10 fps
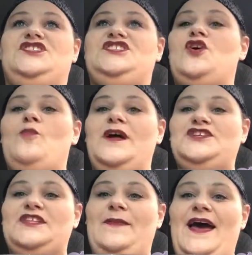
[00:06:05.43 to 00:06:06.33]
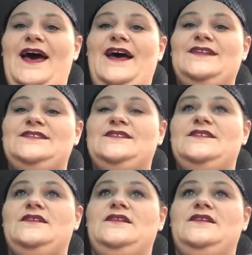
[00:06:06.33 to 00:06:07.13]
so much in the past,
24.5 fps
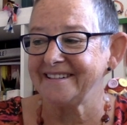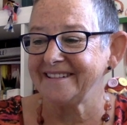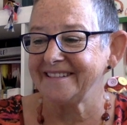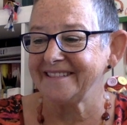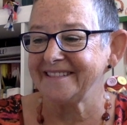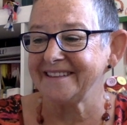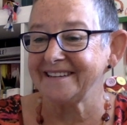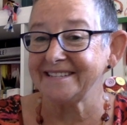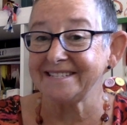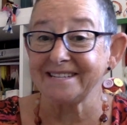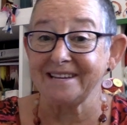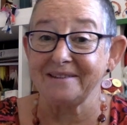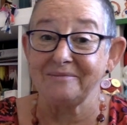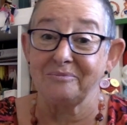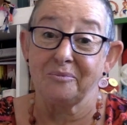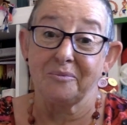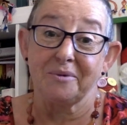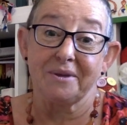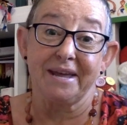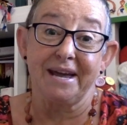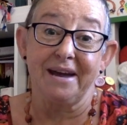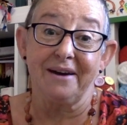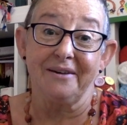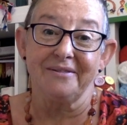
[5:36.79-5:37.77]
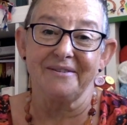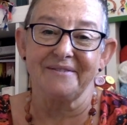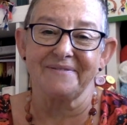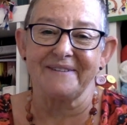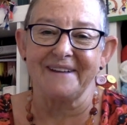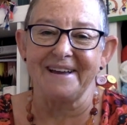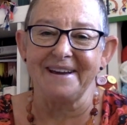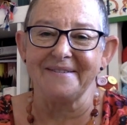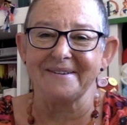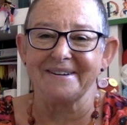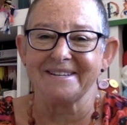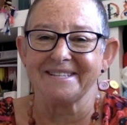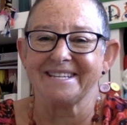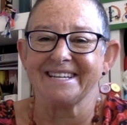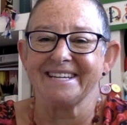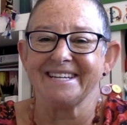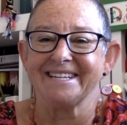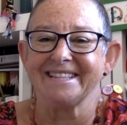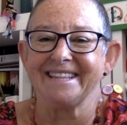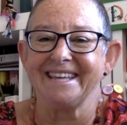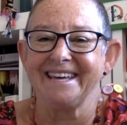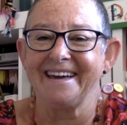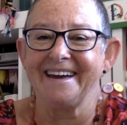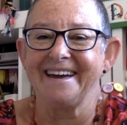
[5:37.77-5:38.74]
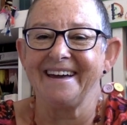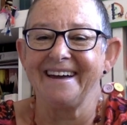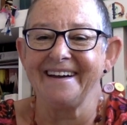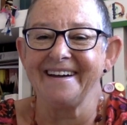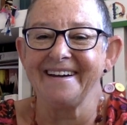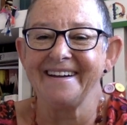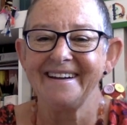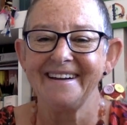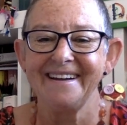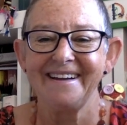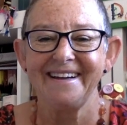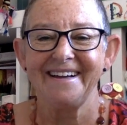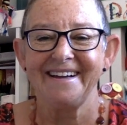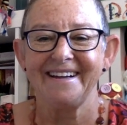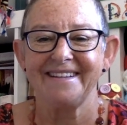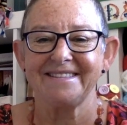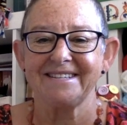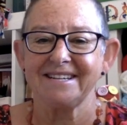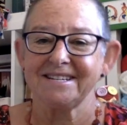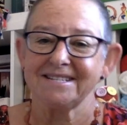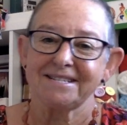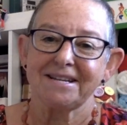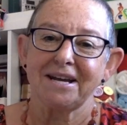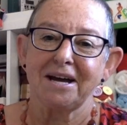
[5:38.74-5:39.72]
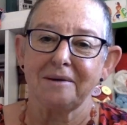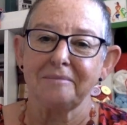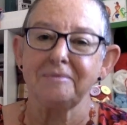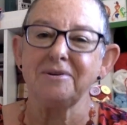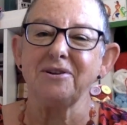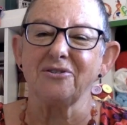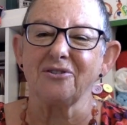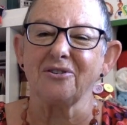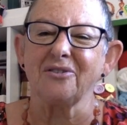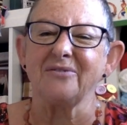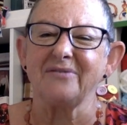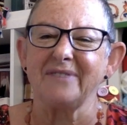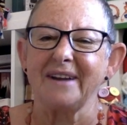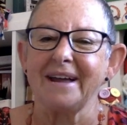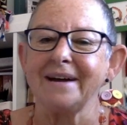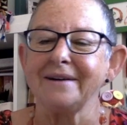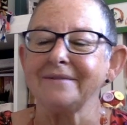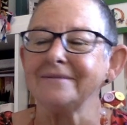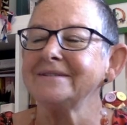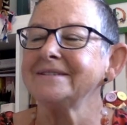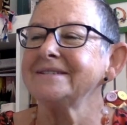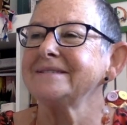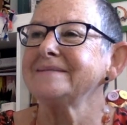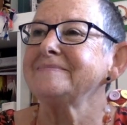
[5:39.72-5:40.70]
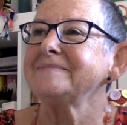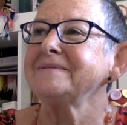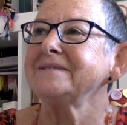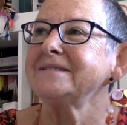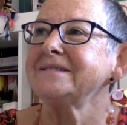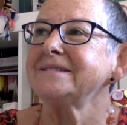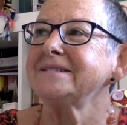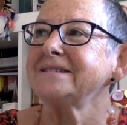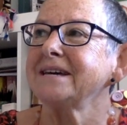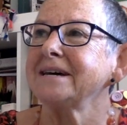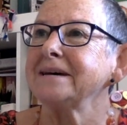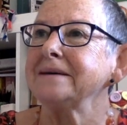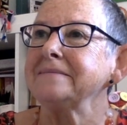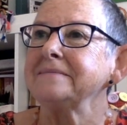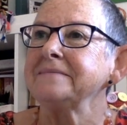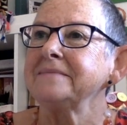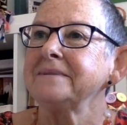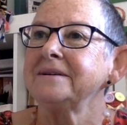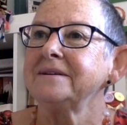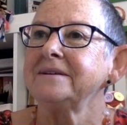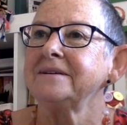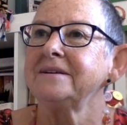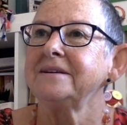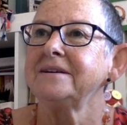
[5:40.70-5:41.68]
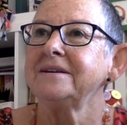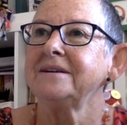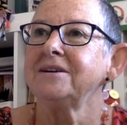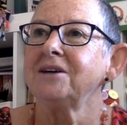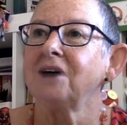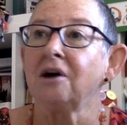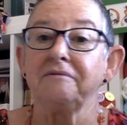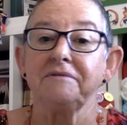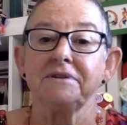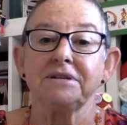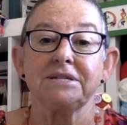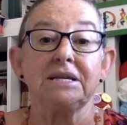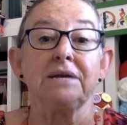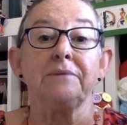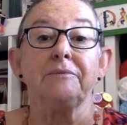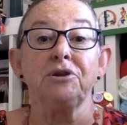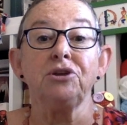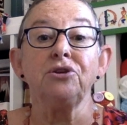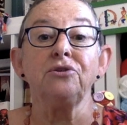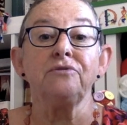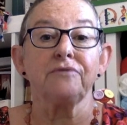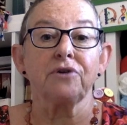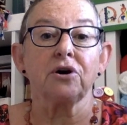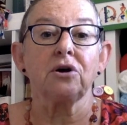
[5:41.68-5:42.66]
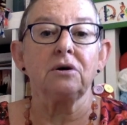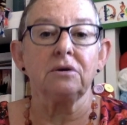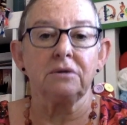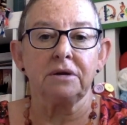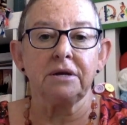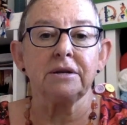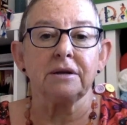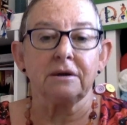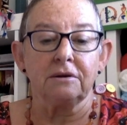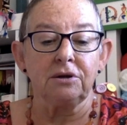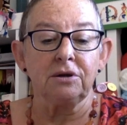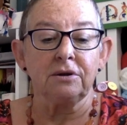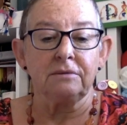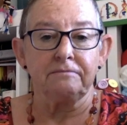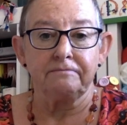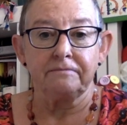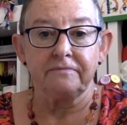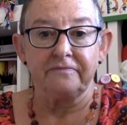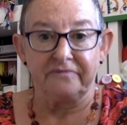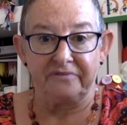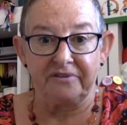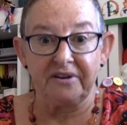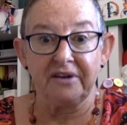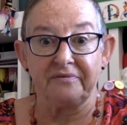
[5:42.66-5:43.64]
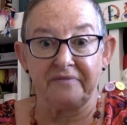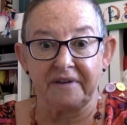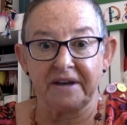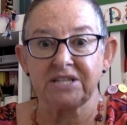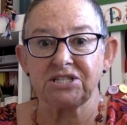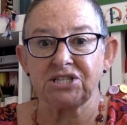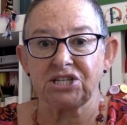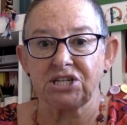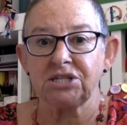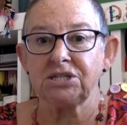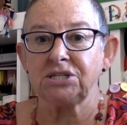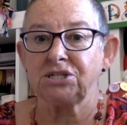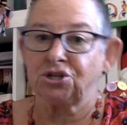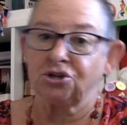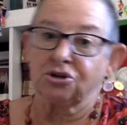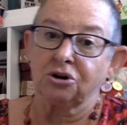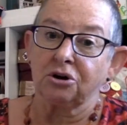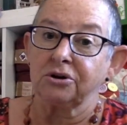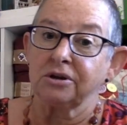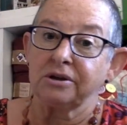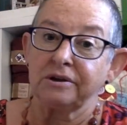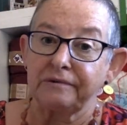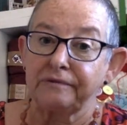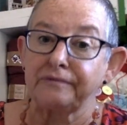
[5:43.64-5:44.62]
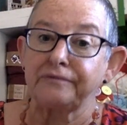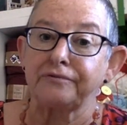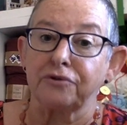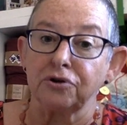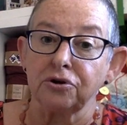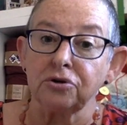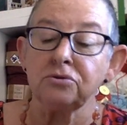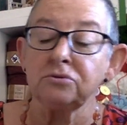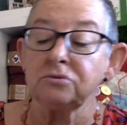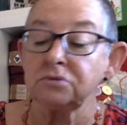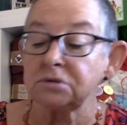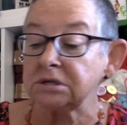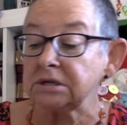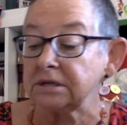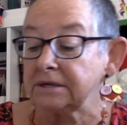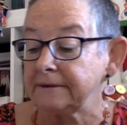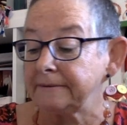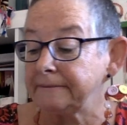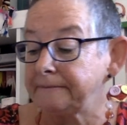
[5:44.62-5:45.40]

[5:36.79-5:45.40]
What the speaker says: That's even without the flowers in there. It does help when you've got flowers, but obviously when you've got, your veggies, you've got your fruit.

┄┄┄┄┄┄

• [Task instructions]
The answer should consist only of the lines from the line with "[5:37.77-5:38.74]" through the last line of the data, repeated exactly; pictures stay out.

• [Answer section]
[5:37.77-5:38.74]
[5:38.74-5:39.72]
[5:39.72-5:40.70]
[5:40.70-5:41.68]
[5:41.68-5:42.66]
[5:42.66-5:43.64]
[5:43.64-5:44.62]
[5:44.62-5:45.40]

[5:36.79-5:45.40]
What the speaker says: That's even without the flowers in there. It does help when you've got flowers, but obviously when you've got, your veggies, you've got your fruit.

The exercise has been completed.